# 15%/20% Off at LEM



## old sarge (May 15, 2020)

I got an email from Lem today and they have a sale  15% off $75.00 purchases and 20% off $125.00 purchases.  Promo code is SUMMER20 in the cart.


----------



## flatbroke (May 15, 2020)

Awesome. Thanks


----------



## forktender (May 16, 2020)

I've been looking into getting a Lem 10'' slicer Walmart is selling them for about $190 less than Lem is which seems insane too me.




Product Image







Product TitleLEM Big Bite 10" Commercial Slicer
Average rating:0out of5stars, based on0reviews

Current Price$244.53
Free delivery


----------



## old sarge (May 16, 2020)

For that price I would snag one. It should have a 5 year warranty.  Here is a link to the manual:


			https://s3.amazonaws.com/cdn.lemproducts.com/downloads/1020_1185_Slicer_manual_052119-min.pdf


----------



## forktender (May 17, 2020)

old sarge said:


> For that price I would snag one. It should have a 5 year warranty.  Here is a link to the manual:
> 
> 
> https://s3.amazonaws.com/cdn.lemproducts.com/downloads/1020_1185_Slicer_manual_052119-min.pdf


Thank you, Sarge I bookmarked the manual for future references.
I've been putting off buying a slicer for a long time now but at that price for a 10'' slicer I couldn't pass it up.
I ordered it Friday early AM, it will be ready for pickup this coming Friday at our local Wally Word. I didn't want it shipped to the house because it comes in the original package and I didn't want it sitting on the front porch if we weren't home. Now I have a grinder, stuffer and a slicer........time to get busy.

Thanks.
Dan


----------



## old sarge (May 17, 2020)

Congrats on the purchase. Let us know how you like it.


----------



## old sarge (May 22, 2020)

forktender said:


> I ordered it Friday early AM, it will be ready for pickup this coming Friday at our local Wally Word. I didn't want it shipped to the house because it comes in the original package and I didn't want it sitting on the front porch if we weren't home. Now I have a grinder, stuffer and a slicer........time to get busy.
> 
> Thanks.
> Dan



So, how is the slicer?


----------



## forktender (May 23, 2020)

old sarge said:


> So, how is the slicer?


I just picked it up this afternoon it's a whole lot nicer than I expected and bigger than expected,
I'm going to try it out some tri tip this weekend.

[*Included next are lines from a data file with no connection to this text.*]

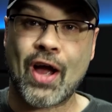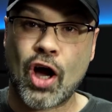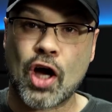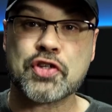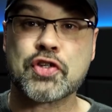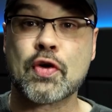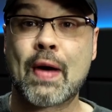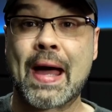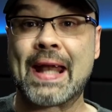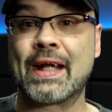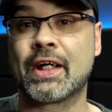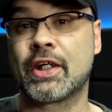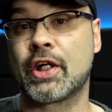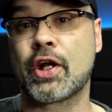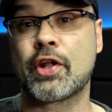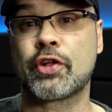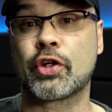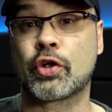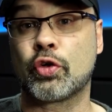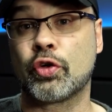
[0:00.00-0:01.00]
They also added
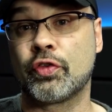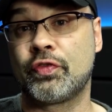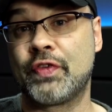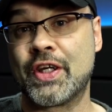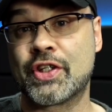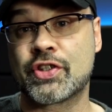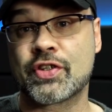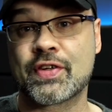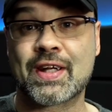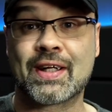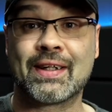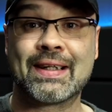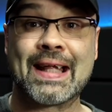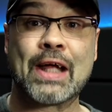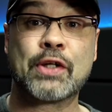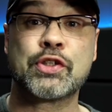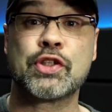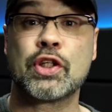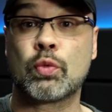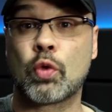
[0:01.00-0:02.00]
another cool feature that
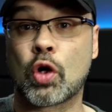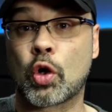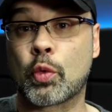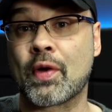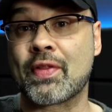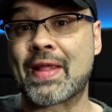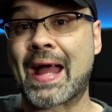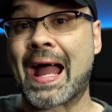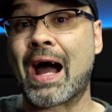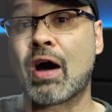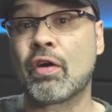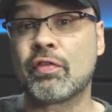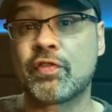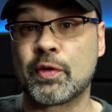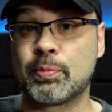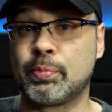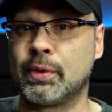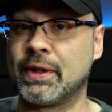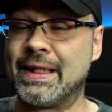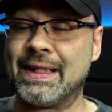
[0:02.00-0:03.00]
allows you to work with
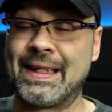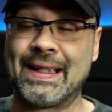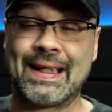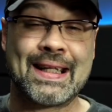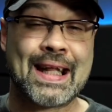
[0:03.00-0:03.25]
alpha blending,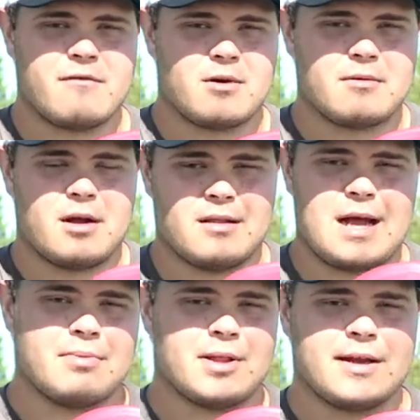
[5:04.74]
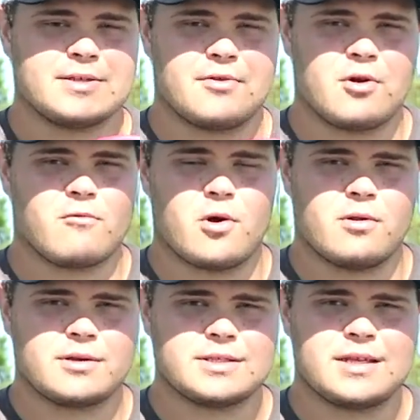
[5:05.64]
for a lot of players to throw
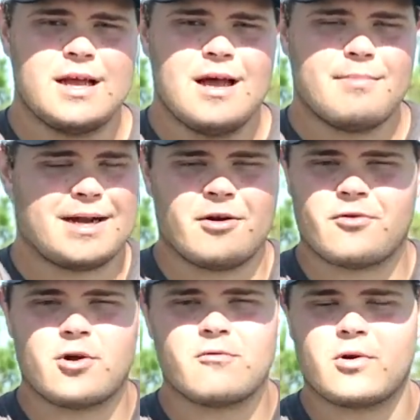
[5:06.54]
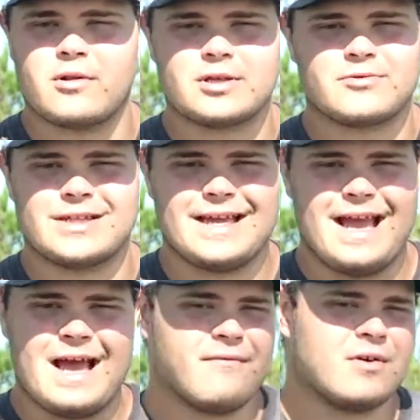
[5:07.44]
rollers, but I don't throw rollers really
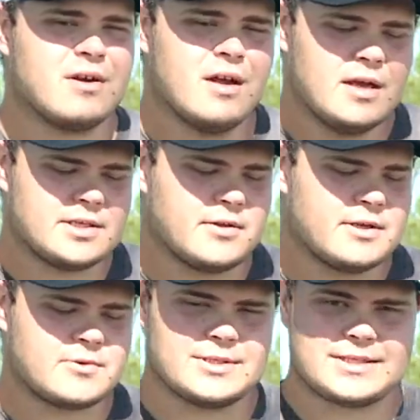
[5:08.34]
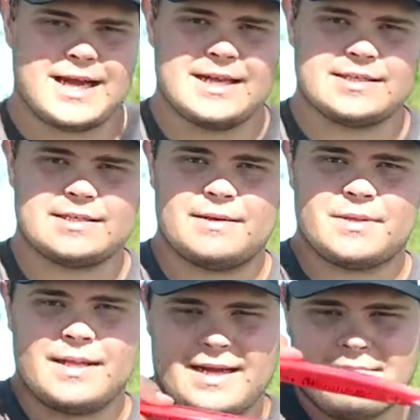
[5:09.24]
ever, so this one's kind of just
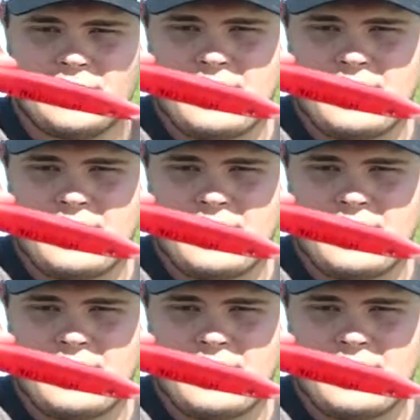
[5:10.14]
something I can put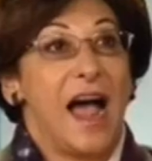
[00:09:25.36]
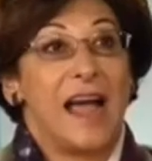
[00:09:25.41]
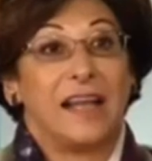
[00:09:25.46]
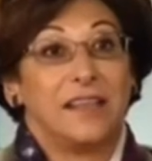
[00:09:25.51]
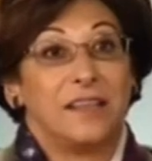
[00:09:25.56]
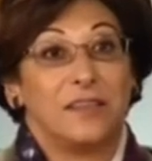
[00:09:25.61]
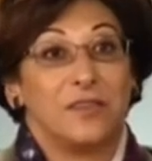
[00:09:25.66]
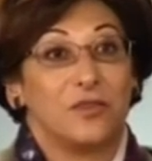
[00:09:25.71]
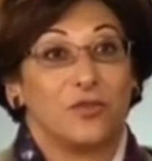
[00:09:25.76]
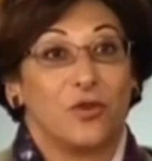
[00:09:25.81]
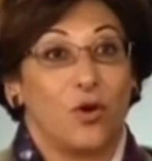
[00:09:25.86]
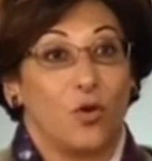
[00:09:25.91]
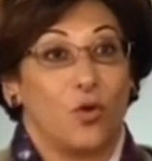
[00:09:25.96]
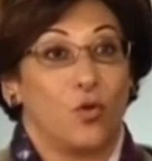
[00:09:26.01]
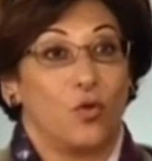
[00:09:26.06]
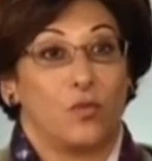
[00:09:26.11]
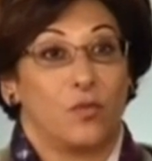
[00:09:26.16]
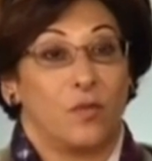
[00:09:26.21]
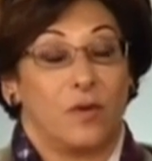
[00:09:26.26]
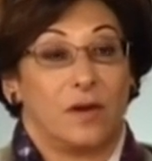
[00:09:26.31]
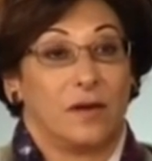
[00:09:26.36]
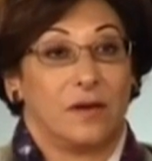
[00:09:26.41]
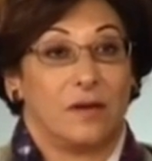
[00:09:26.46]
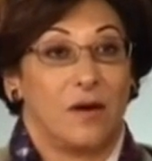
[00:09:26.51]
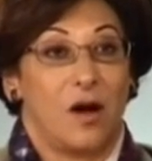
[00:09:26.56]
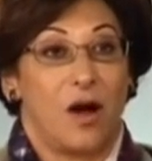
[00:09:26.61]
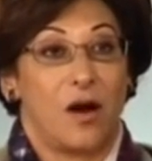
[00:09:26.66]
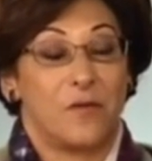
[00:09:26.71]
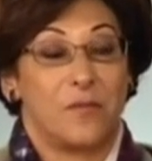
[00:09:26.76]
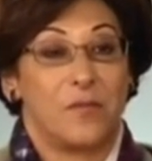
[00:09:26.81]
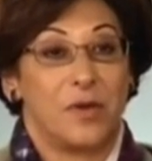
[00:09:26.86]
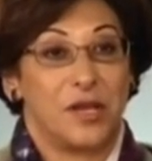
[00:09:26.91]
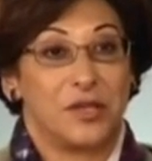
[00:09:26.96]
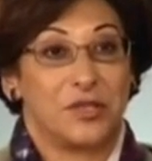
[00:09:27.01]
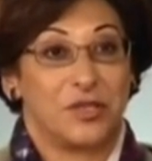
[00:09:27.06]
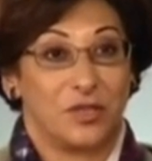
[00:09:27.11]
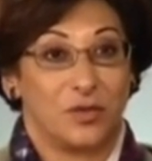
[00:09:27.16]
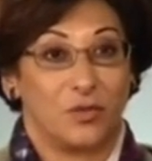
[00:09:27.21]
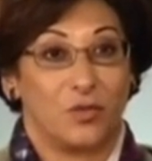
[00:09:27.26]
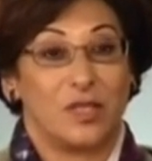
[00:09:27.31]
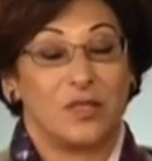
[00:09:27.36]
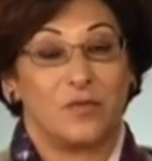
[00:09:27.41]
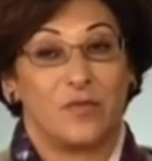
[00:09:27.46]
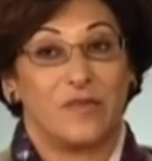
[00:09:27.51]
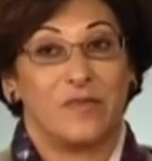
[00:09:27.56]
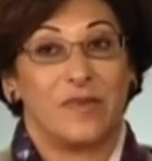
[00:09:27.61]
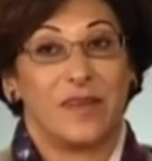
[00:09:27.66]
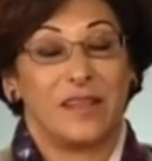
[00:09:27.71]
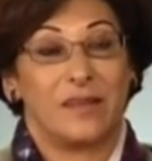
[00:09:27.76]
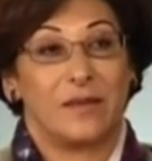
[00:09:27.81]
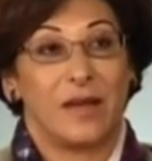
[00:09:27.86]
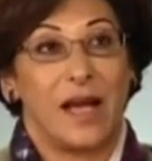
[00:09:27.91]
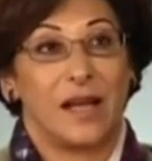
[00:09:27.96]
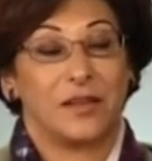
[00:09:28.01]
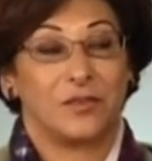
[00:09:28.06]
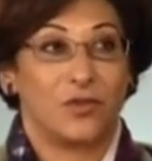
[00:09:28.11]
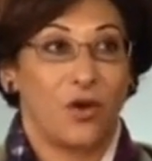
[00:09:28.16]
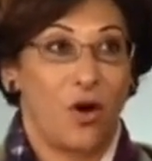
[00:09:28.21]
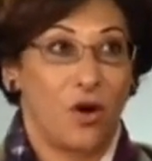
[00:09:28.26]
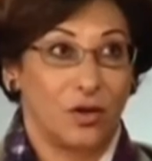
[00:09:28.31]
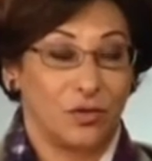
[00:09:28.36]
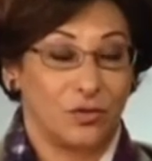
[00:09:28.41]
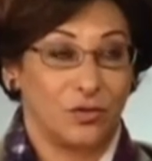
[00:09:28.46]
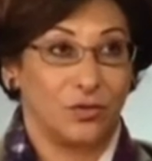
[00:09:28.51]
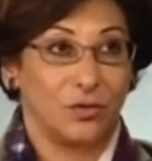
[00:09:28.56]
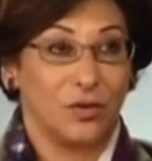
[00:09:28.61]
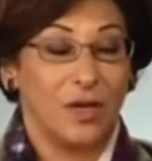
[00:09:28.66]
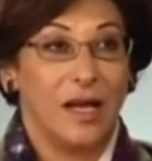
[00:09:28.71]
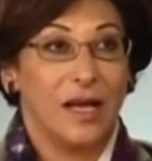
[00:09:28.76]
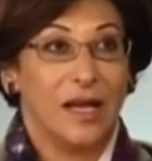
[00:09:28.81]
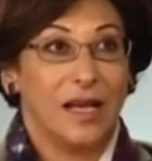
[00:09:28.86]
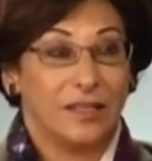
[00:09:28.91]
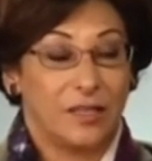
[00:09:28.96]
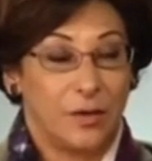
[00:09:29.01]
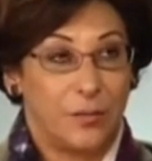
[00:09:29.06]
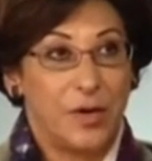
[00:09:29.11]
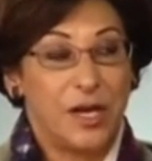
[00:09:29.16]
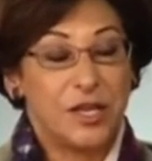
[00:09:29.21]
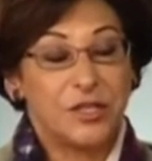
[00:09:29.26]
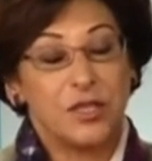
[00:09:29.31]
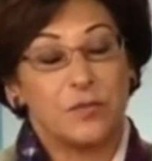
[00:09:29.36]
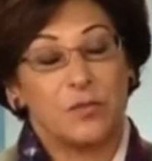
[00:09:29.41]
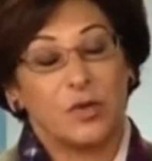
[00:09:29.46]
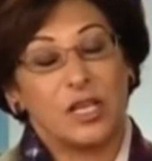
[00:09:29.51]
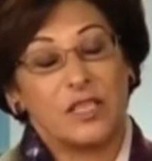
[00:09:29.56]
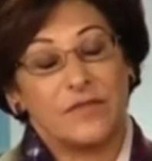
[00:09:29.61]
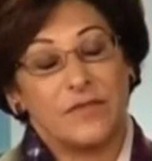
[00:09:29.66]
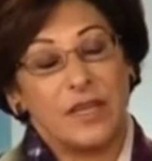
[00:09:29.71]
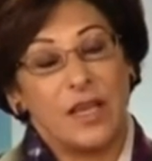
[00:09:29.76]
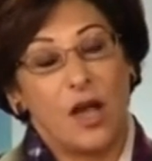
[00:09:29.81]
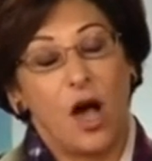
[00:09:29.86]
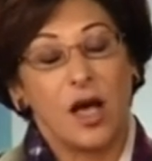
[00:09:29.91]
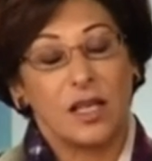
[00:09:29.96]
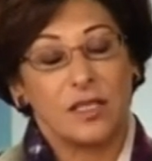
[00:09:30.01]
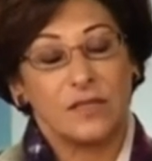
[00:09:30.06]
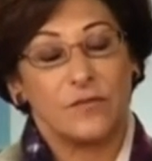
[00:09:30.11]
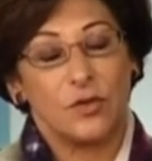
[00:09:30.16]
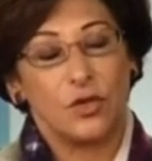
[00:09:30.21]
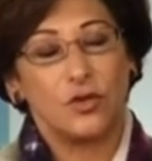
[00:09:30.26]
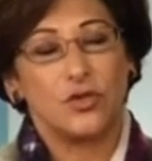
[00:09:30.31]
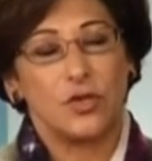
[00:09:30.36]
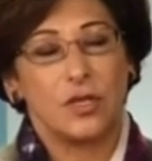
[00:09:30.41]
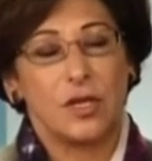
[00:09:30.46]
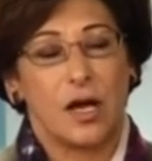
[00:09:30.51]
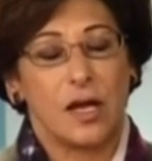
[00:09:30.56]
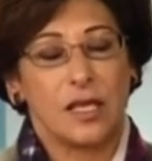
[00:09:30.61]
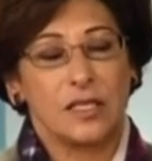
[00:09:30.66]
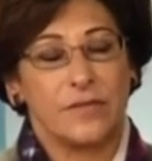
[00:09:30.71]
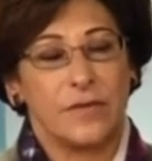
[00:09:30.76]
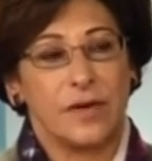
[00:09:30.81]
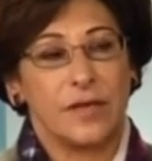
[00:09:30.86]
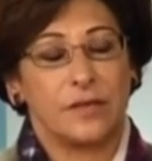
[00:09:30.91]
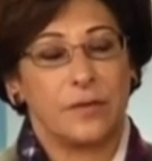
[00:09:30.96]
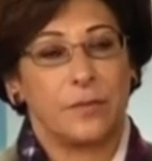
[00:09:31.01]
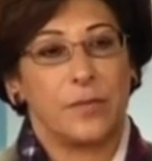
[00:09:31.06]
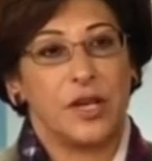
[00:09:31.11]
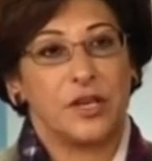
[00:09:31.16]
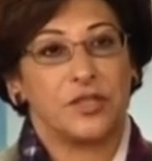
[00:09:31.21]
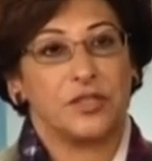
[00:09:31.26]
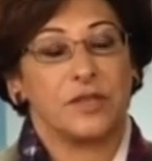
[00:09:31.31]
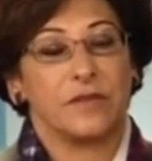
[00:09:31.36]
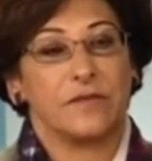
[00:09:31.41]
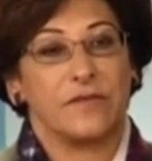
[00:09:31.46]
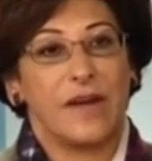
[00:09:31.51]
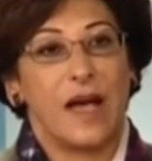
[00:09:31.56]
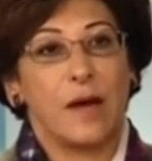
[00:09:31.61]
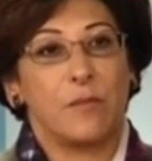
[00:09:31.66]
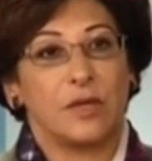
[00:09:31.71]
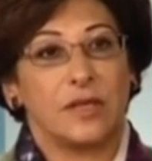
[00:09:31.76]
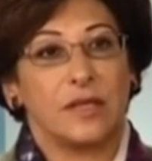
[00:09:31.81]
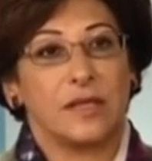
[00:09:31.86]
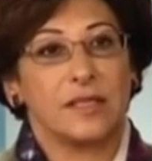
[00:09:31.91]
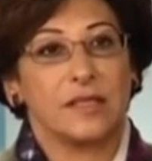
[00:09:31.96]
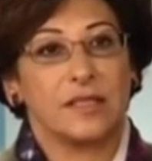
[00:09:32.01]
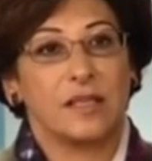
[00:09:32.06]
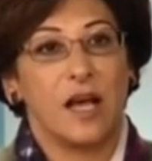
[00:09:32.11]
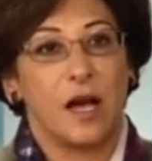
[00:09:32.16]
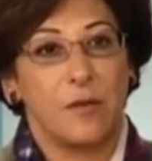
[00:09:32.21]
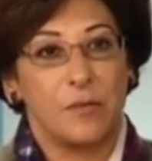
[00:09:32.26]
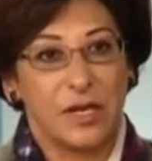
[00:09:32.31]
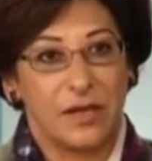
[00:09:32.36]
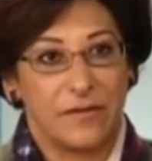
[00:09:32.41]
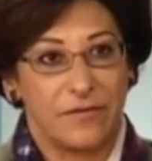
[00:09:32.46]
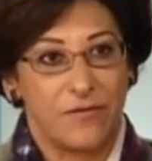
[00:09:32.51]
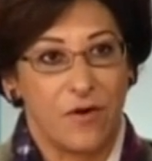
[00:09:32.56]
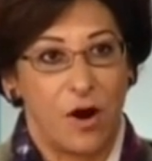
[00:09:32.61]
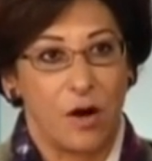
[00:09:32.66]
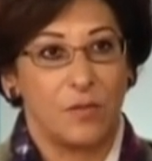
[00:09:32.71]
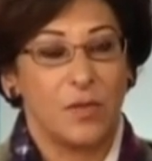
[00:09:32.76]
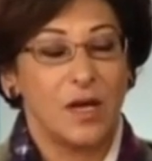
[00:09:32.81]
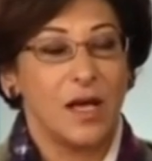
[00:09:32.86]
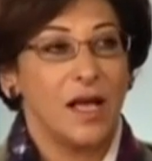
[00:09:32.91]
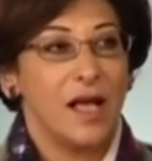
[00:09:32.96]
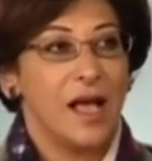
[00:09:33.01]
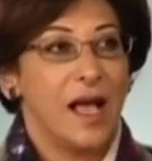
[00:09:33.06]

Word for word: I didn't know who uh, our patient was, but when I talked to the patient, because we ask, usually ask where the patient family is coming from.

First impressions, build quality and parts seem to be very stout, the blade is sharp as a razor...I found out the hard way when wiping everything down with rubbing alcohol. LOL
The blade sharpener is a sweet feature and it comes with an extra stone and an extra drive belt, I'm impressed and it's quiet as a mouse. The one thing that I don't like about it is the cut is only 10.5'' to 11'' and there's no way of modifying it to get a longer slice without really tearing into the frame of the slicer, so I'll learn to live with it.
I put some pressure on the blade while cleaning with a rag and I couldn't bog it down so it should work out great for my needs...gotta love the 5yr warranty as well, I hope I don't ever need to use it but if I do I know Lem will treat me right, they always have.

Oh, one thing that is a big bummer to me is I thought Lem products where all made in the USA.
Nope, this slicer was made in China.....I'm not sure that I would've bought it if I knew that beforehand.
I guess we'll see how it holds up, most likely it will be fine for as much as I use a slicer.








I now have a Lem stuffer and slicer my next purchase will be a Lem .75 meat grinder to replace my Kitchen Aid grinder attachment to save my mixer for making pizza dough.

I'll post up some pic's of how it slices meat either Sunday or Monday evening.



Have a great  Memorial Day  weekend.
God bless all the amazing people that paid the ultimate price protecting our freedom and country and God bless each and every one of the troops that have in the past and are currently  serving our country.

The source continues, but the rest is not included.